Problem statement: The number of lines in the entries below holding the word "frames" is all that is needed here.

Available records:
------------------------------------------------------------
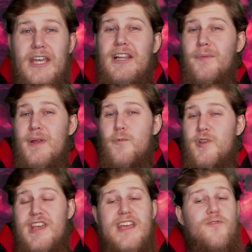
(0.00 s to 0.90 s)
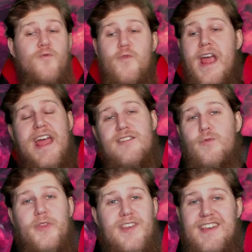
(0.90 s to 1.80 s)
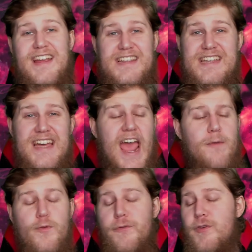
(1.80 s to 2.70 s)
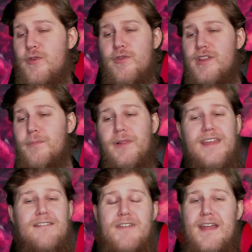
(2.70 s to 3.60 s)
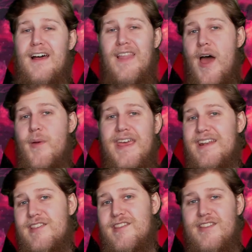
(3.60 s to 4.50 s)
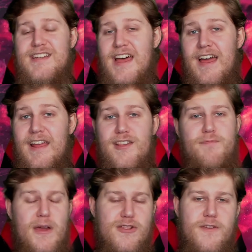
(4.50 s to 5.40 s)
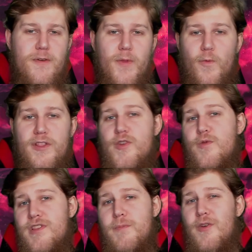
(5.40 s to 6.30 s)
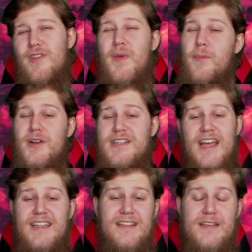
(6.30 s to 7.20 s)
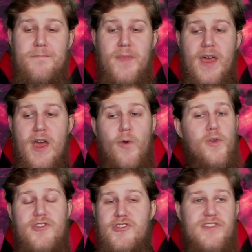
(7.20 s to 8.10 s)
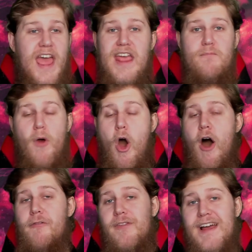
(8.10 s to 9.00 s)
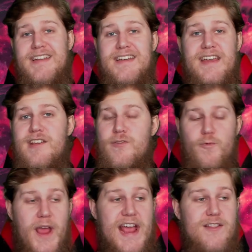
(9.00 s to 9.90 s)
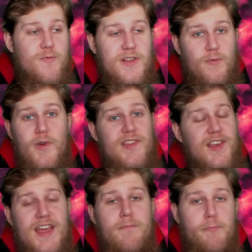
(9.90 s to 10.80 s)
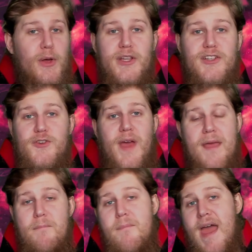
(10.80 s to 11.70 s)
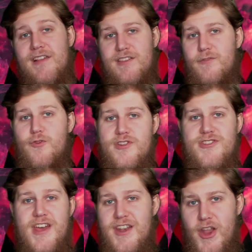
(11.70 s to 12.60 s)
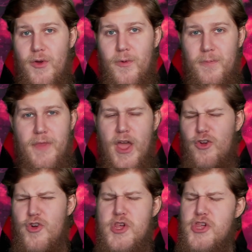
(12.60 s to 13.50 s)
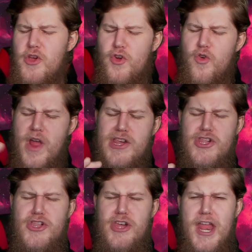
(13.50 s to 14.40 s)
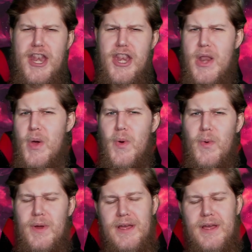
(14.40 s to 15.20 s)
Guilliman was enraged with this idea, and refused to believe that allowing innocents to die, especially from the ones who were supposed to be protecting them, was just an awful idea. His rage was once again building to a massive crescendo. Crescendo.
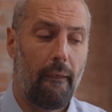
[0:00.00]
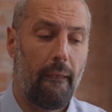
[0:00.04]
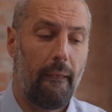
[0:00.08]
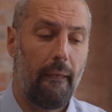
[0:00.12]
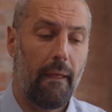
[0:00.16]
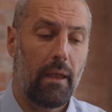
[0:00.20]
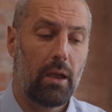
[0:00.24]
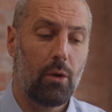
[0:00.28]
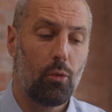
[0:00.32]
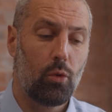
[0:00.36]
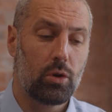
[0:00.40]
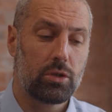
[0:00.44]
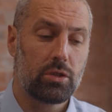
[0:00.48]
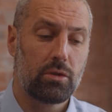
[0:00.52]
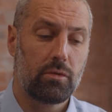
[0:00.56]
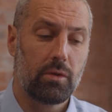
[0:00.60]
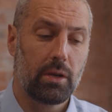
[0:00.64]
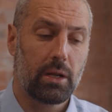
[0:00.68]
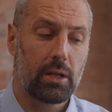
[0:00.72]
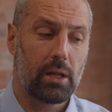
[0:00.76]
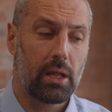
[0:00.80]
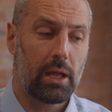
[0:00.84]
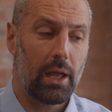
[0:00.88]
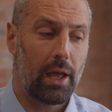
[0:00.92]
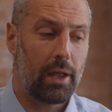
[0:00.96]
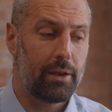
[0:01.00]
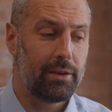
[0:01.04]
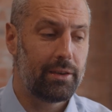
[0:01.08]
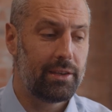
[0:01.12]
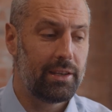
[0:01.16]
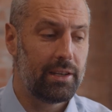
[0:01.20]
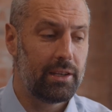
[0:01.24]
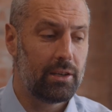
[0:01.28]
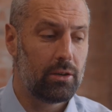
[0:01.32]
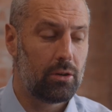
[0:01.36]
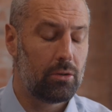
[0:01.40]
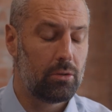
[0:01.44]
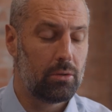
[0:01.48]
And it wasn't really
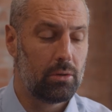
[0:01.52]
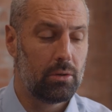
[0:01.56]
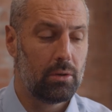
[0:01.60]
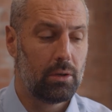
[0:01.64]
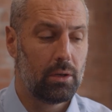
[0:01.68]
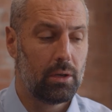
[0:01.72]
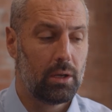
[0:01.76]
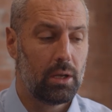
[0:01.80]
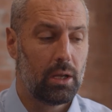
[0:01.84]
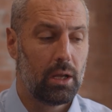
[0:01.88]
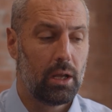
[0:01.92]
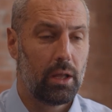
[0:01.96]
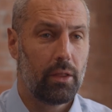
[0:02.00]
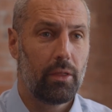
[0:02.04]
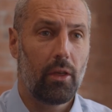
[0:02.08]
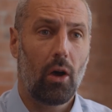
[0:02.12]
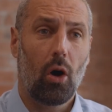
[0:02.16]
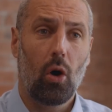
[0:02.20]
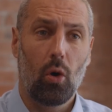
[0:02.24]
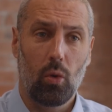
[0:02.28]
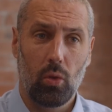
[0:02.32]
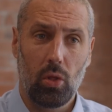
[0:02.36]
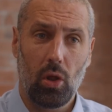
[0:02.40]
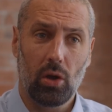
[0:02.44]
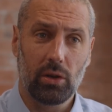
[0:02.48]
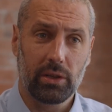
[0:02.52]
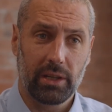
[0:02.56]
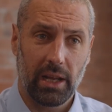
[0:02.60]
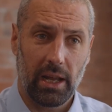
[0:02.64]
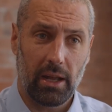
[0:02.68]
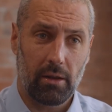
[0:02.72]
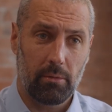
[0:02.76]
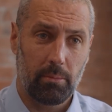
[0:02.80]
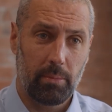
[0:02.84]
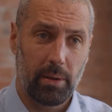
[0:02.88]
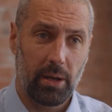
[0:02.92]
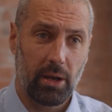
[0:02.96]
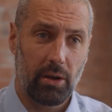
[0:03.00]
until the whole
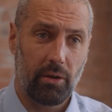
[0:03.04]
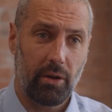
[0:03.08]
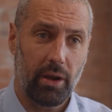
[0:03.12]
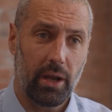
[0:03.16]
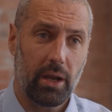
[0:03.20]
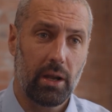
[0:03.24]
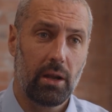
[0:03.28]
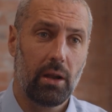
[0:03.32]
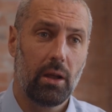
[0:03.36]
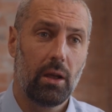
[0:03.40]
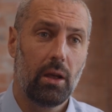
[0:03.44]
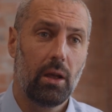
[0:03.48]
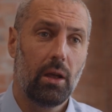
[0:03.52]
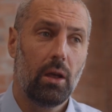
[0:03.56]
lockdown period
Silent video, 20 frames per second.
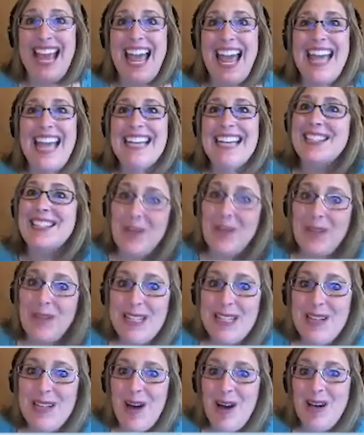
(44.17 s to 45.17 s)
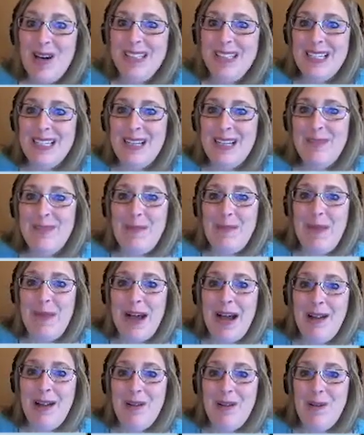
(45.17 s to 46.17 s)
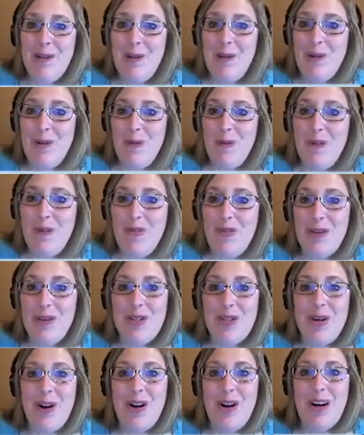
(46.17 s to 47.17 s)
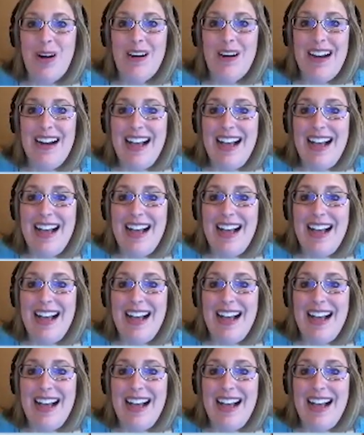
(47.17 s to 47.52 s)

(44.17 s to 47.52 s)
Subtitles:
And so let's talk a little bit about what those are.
------------------------------------------------------------
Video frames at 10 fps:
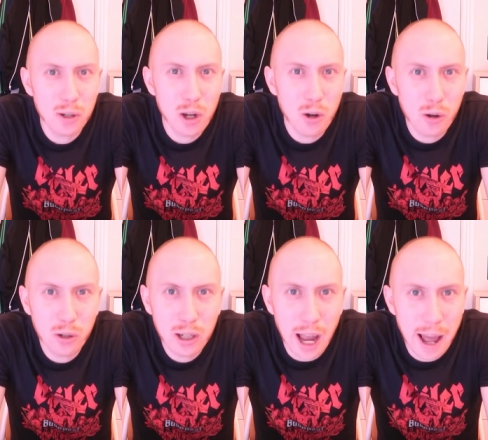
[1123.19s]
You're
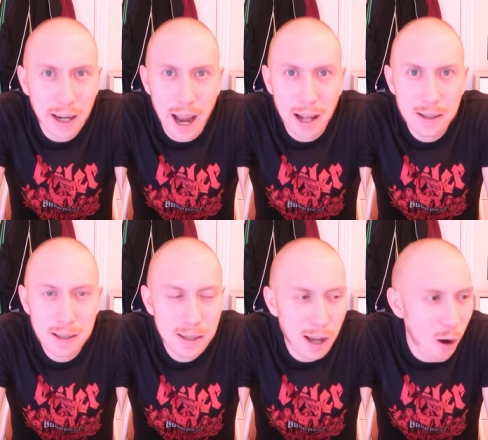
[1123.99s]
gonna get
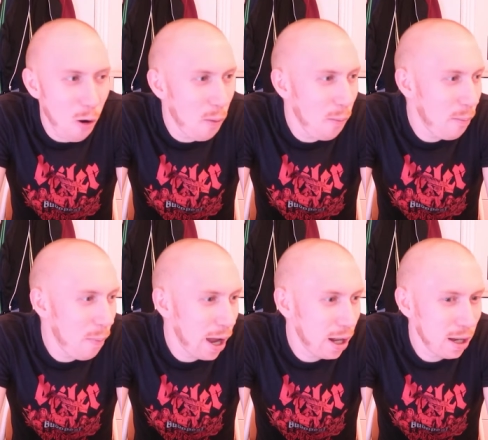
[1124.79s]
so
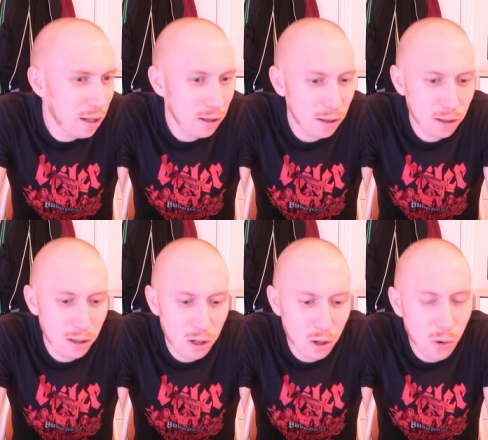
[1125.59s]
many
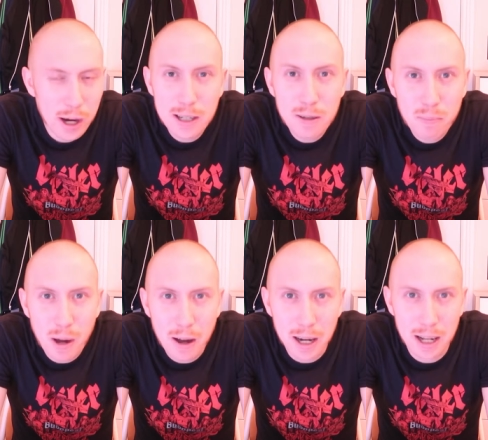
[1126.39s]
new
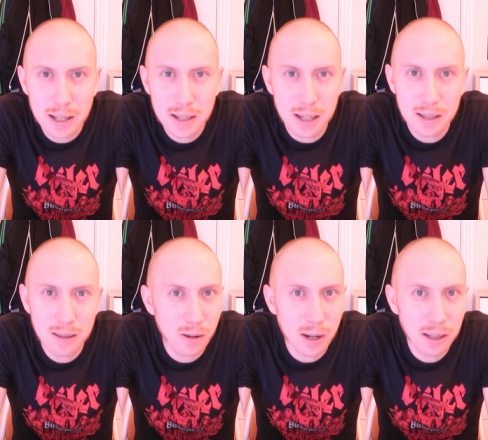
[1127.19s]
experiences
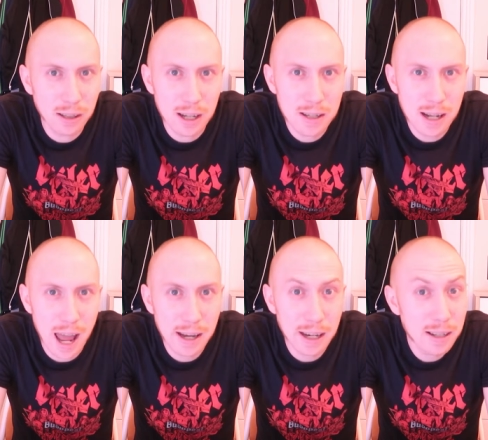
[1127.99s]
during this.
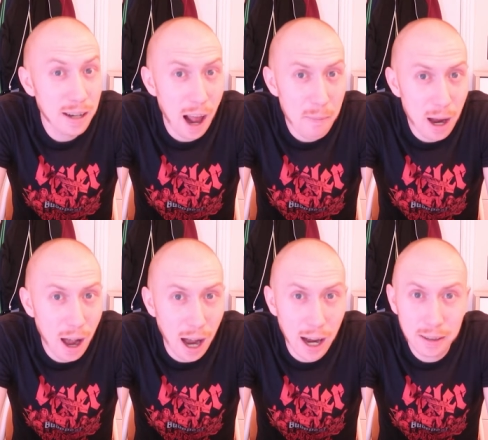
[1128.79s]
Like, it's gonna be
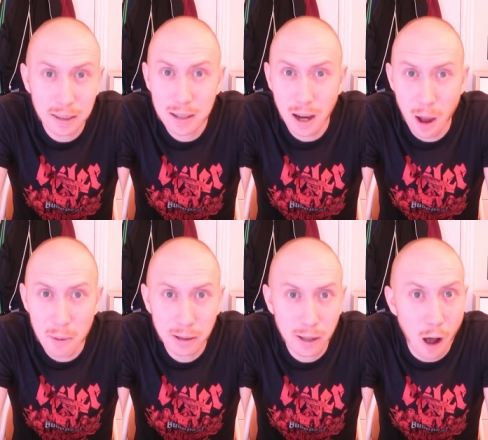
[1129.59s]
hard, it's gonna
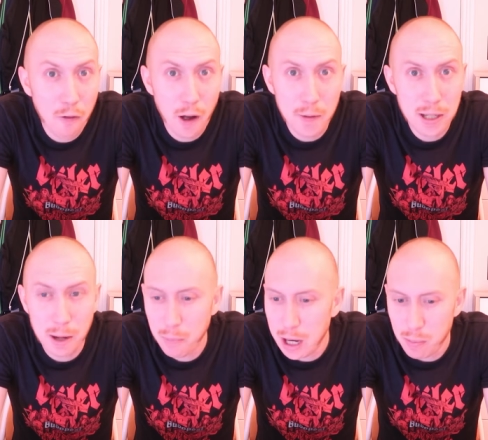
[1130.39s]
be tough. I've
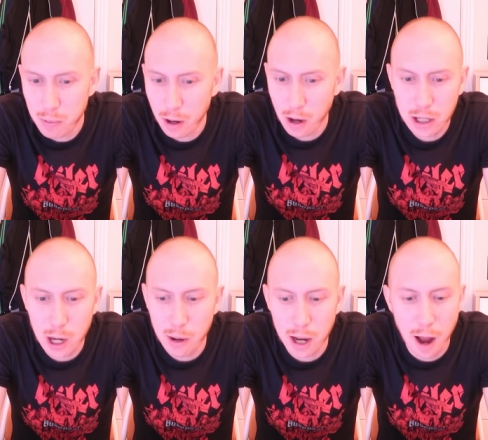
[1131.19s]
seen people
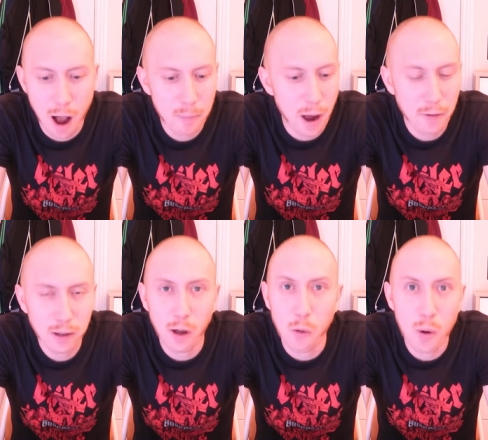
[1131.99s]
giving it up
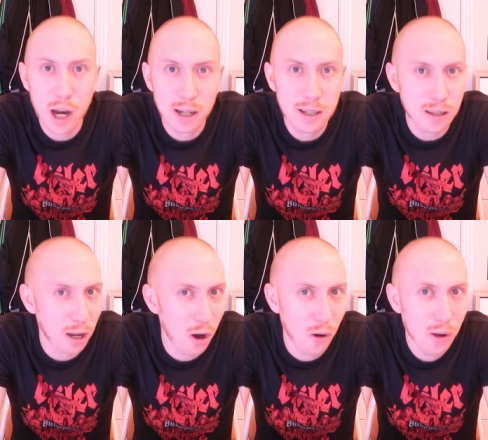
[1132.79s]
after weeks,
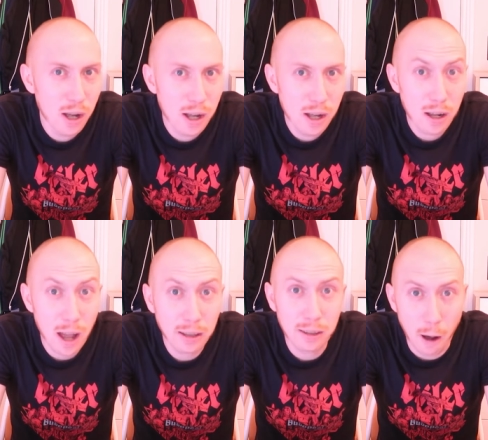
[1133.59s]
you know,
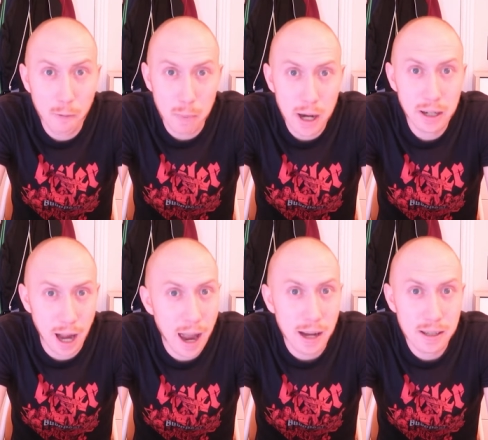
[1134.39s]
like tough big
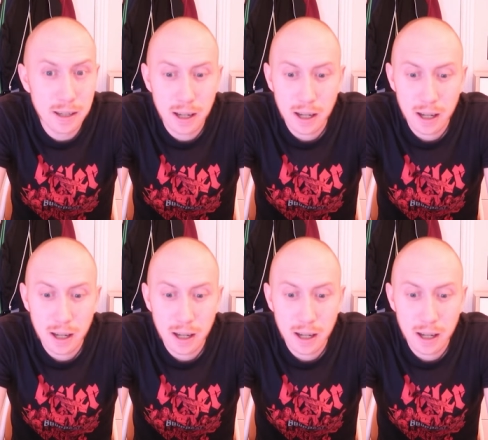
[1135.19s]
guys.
------------------------------------------------------------
Answer section: 2